▶ [THE PROBLEM]:
Beginning with the line that includes "[39:19.50-39:20.50]" and ending with the last line, print the records exactly, leaving every picture out.

▶ [RECORDS PROVIDED]:
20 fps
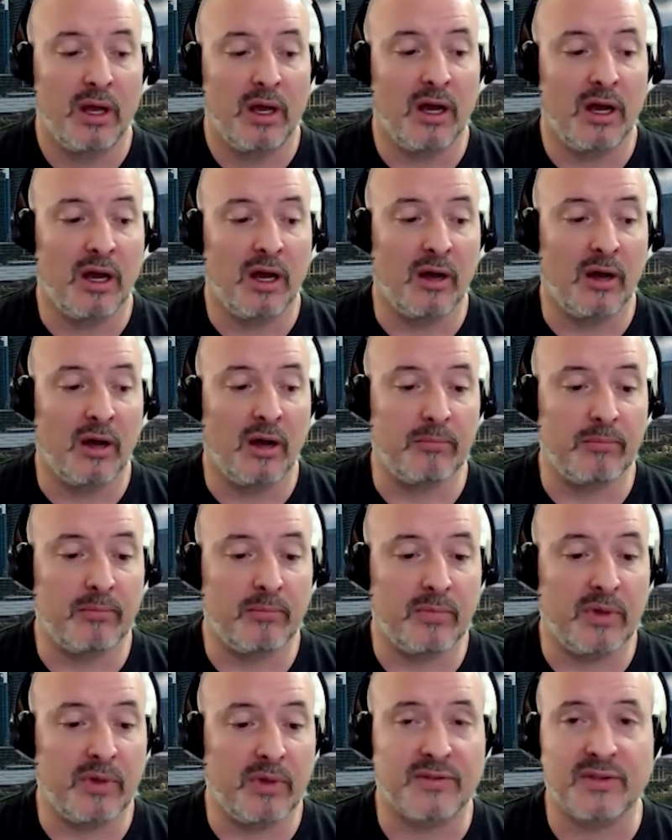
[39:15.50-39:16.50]
um,
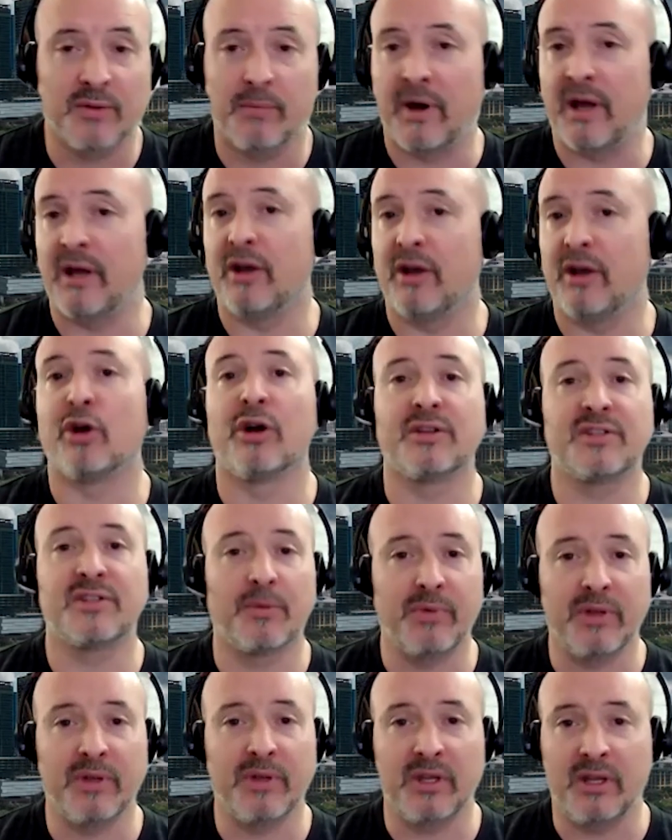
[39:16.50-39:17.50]
if somebody heard
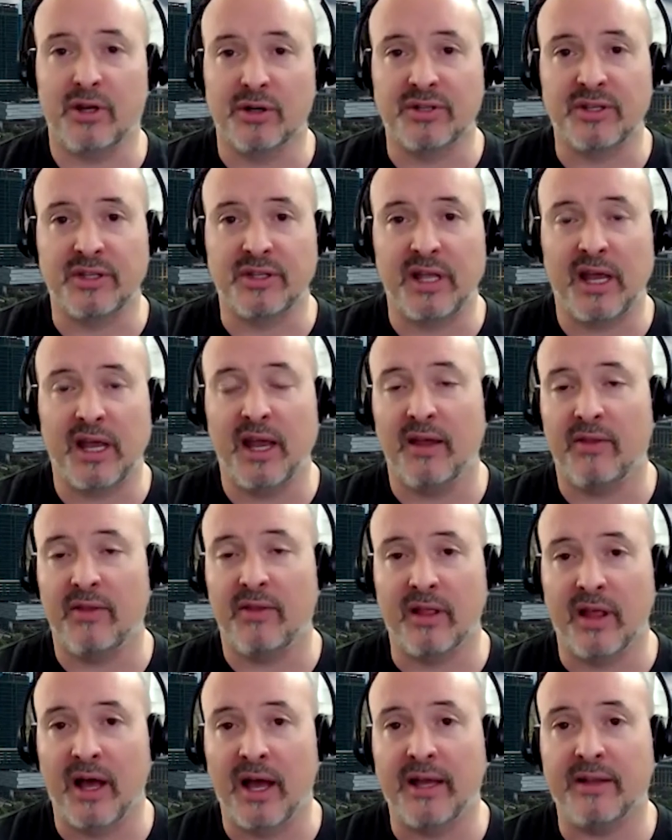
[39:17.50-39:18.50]
something here today they
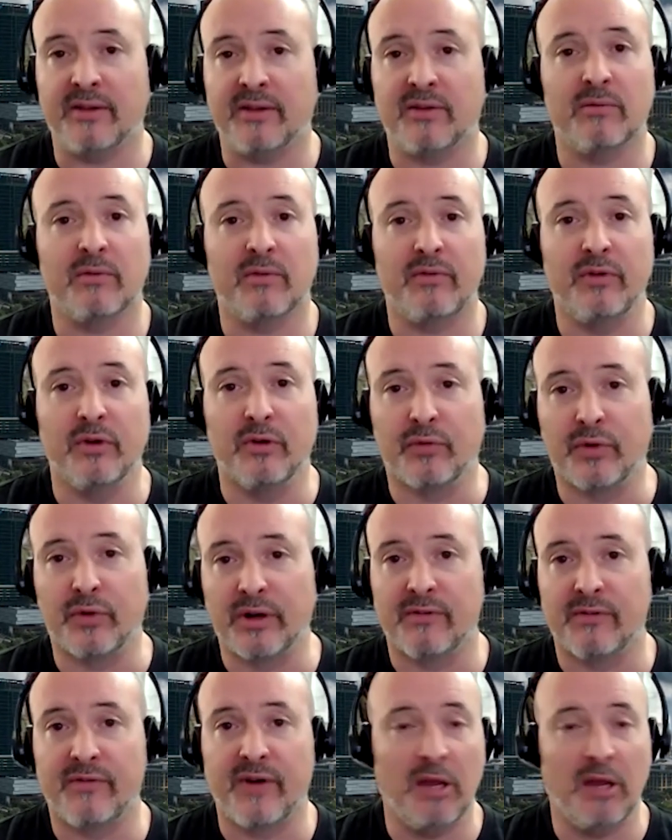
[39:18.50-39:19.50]
liked, feel free
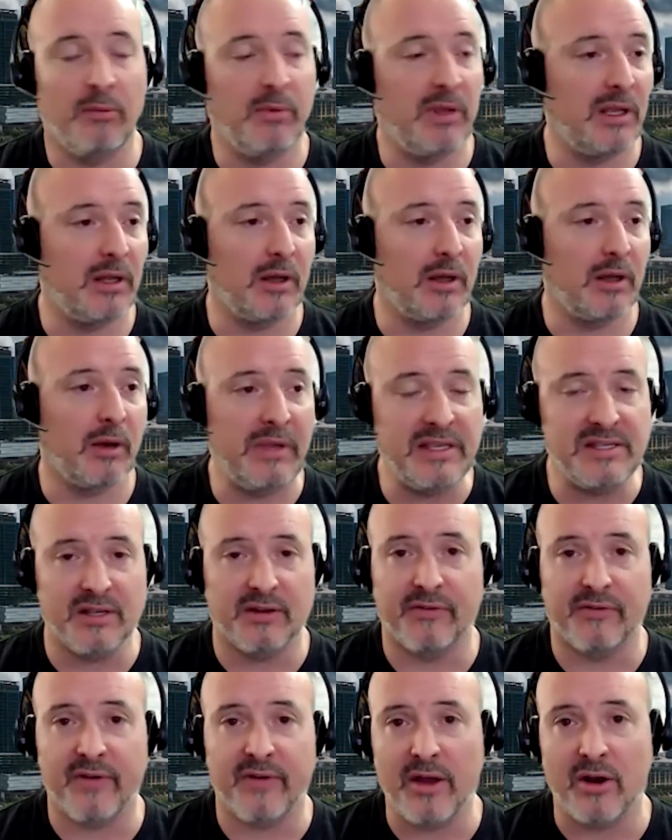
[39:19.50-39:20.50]
to find me. I'm easy
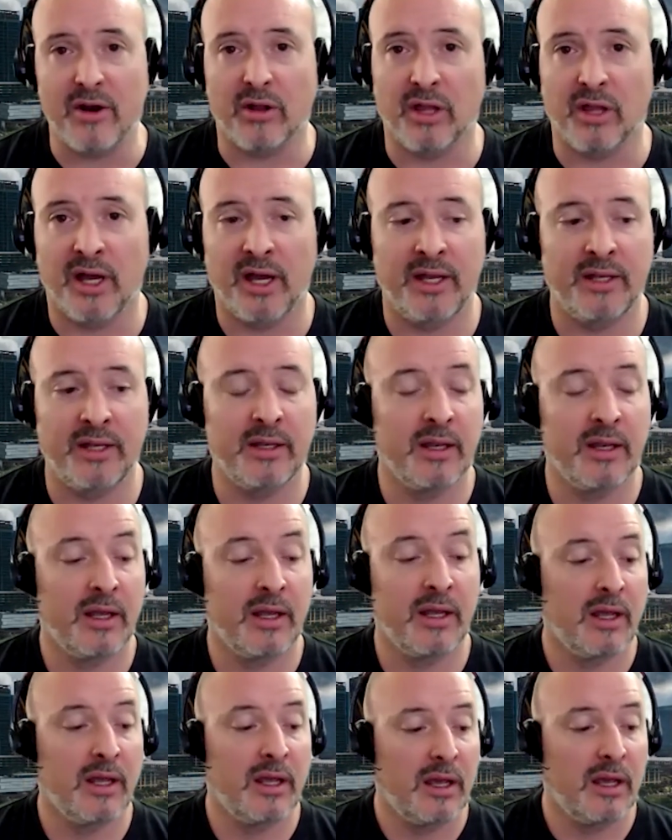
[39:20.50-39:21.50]
to find online.
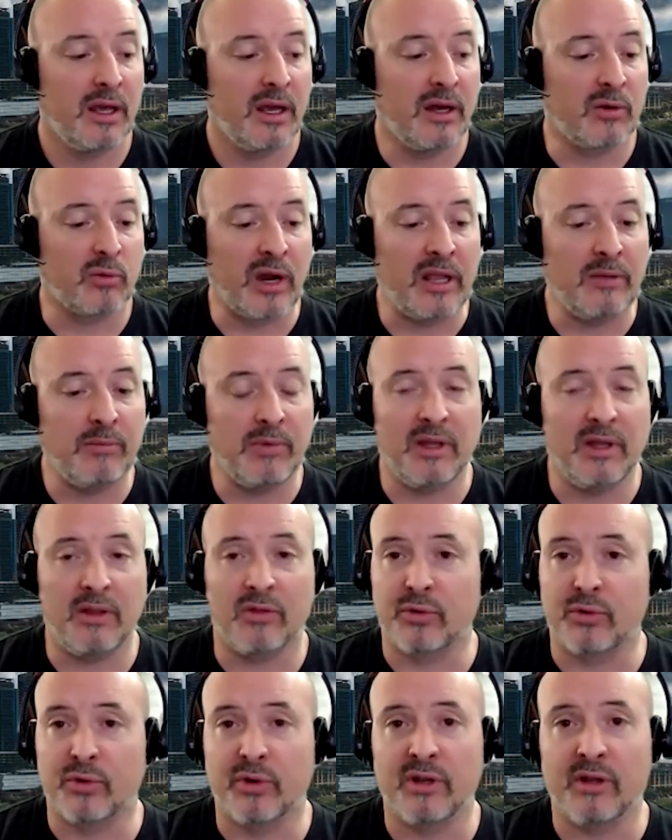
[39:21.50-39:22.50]
Uh, write me
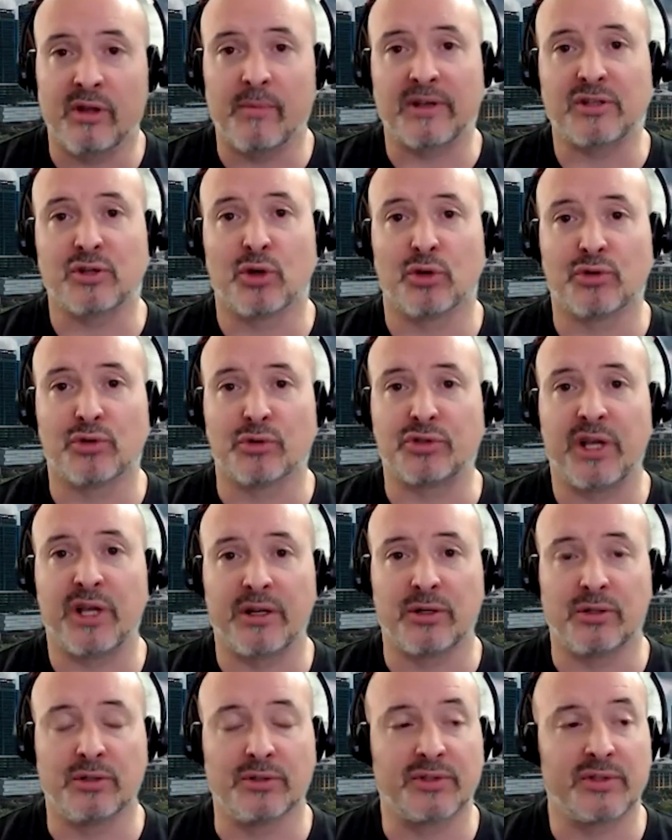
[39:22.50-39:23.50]
through any of my social
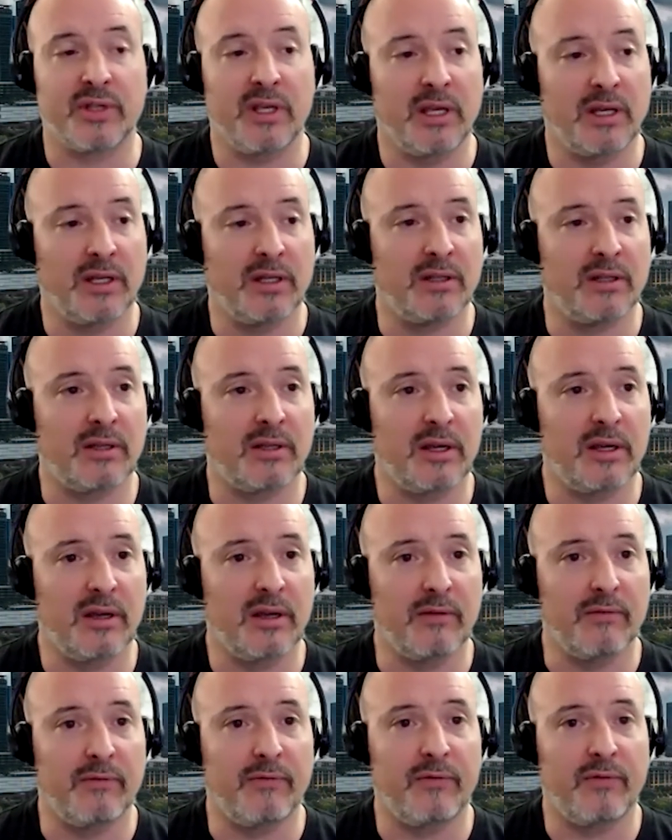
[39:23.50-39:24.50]
channels. And
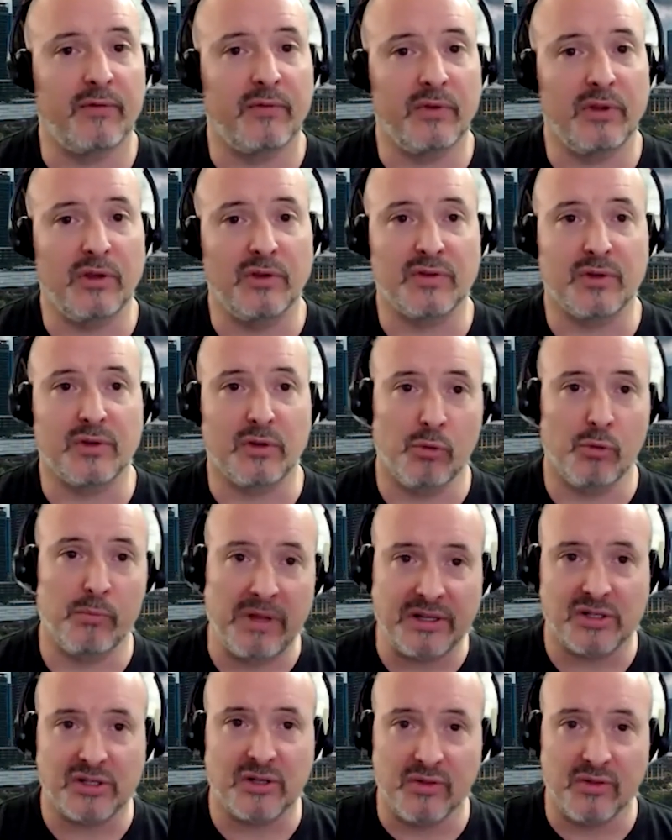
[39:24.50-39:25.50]
if you, you
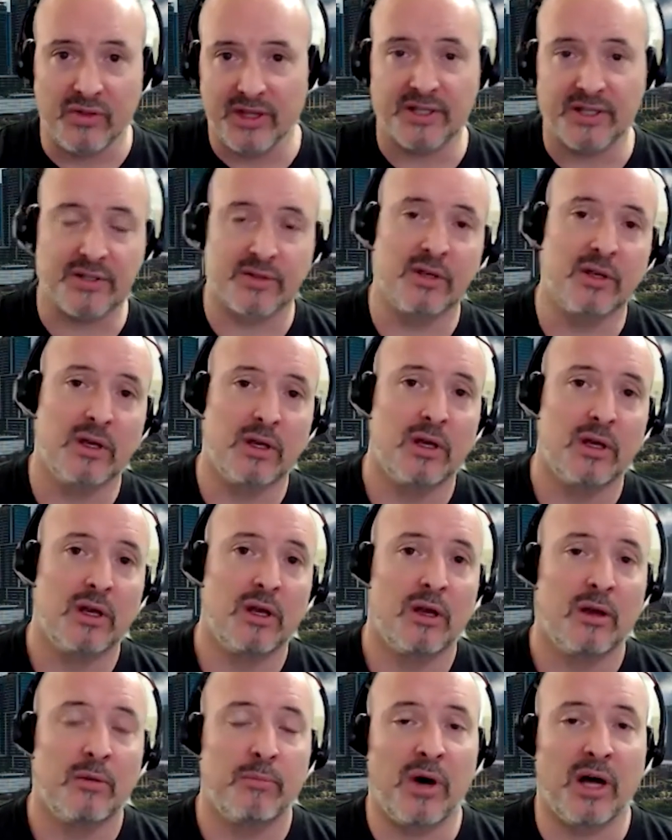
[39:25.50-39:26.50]
mentioned this
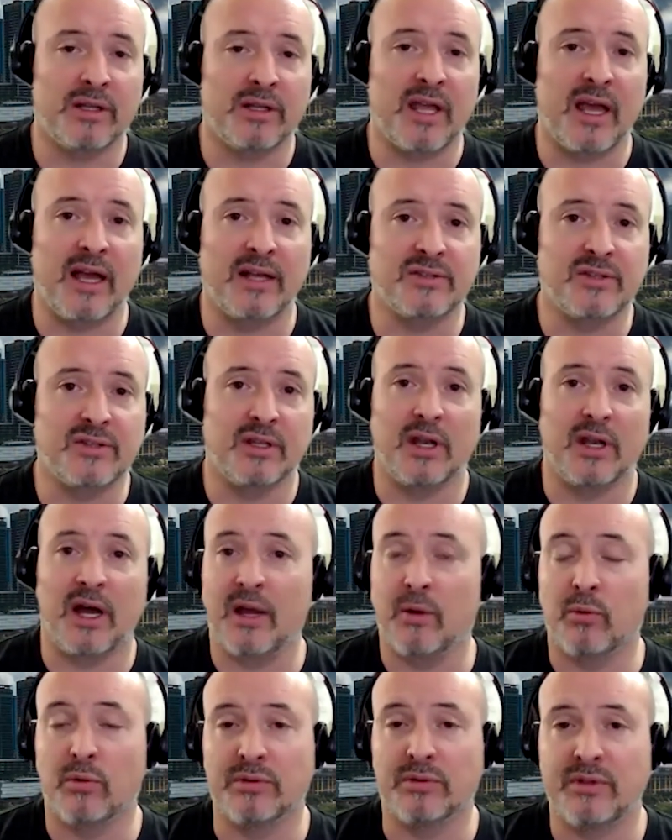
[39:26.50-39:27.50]
podcast, then I
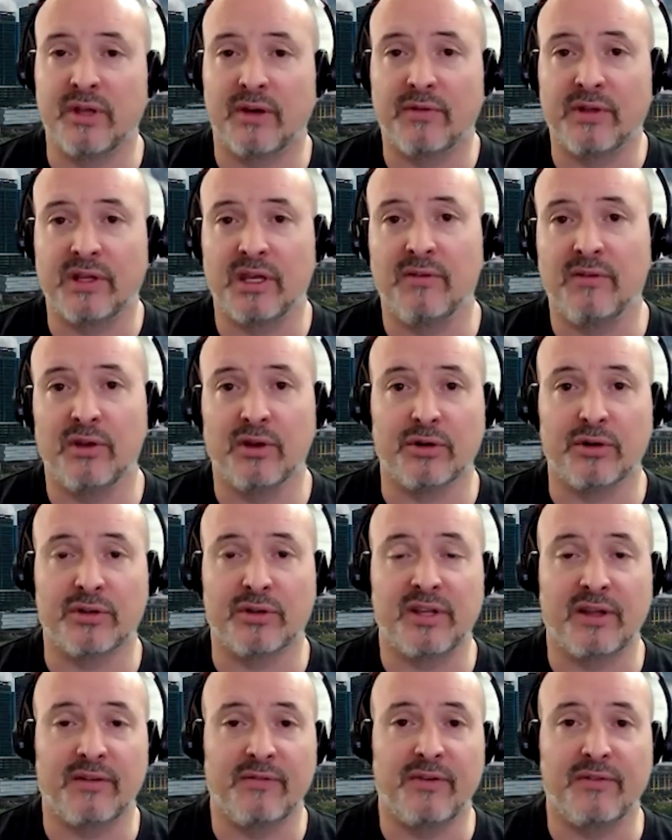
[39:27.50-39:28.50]
will definitely give you a
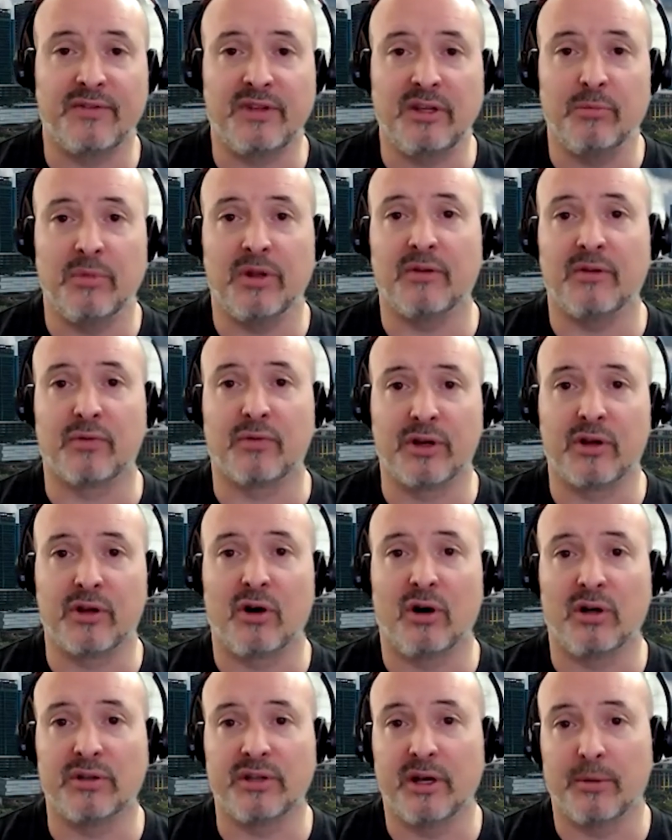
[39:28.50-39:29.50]
ten, fifteen minute free
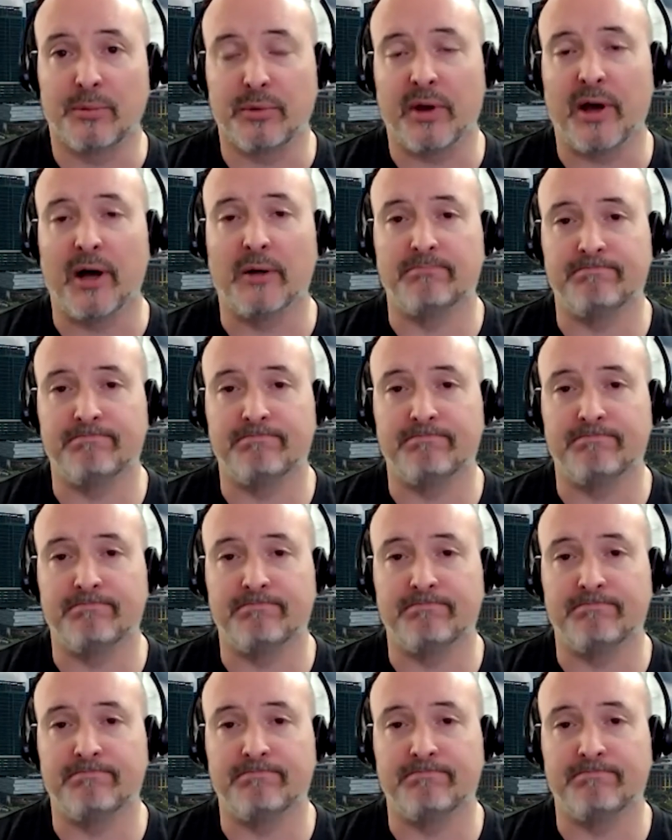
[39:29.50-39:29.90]
call to help you out.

▶ [EXERCISE RESPONSE]:
[39:19.50-39:20.50]
to find me. I'm easy
[39:20.50-39:21.50]
to find online.
[39:21.50-39:22.50]
Uh, write me
[39:22.50-39:23.50]
through any of my social
[39:23.50-39:24.50]
channels. And
[39:24.50-39:25.50]
if you, you
[39:25.50-39:26.50]
mentioned this
[39:26.50-39:27.50]
podcast, then I
[39:27.50-39:28.50]
will definitely give you a
[39:28.50-39:29.50]
ten, fifteen minute free
[39:29.50-39:29.90]
call to help you out.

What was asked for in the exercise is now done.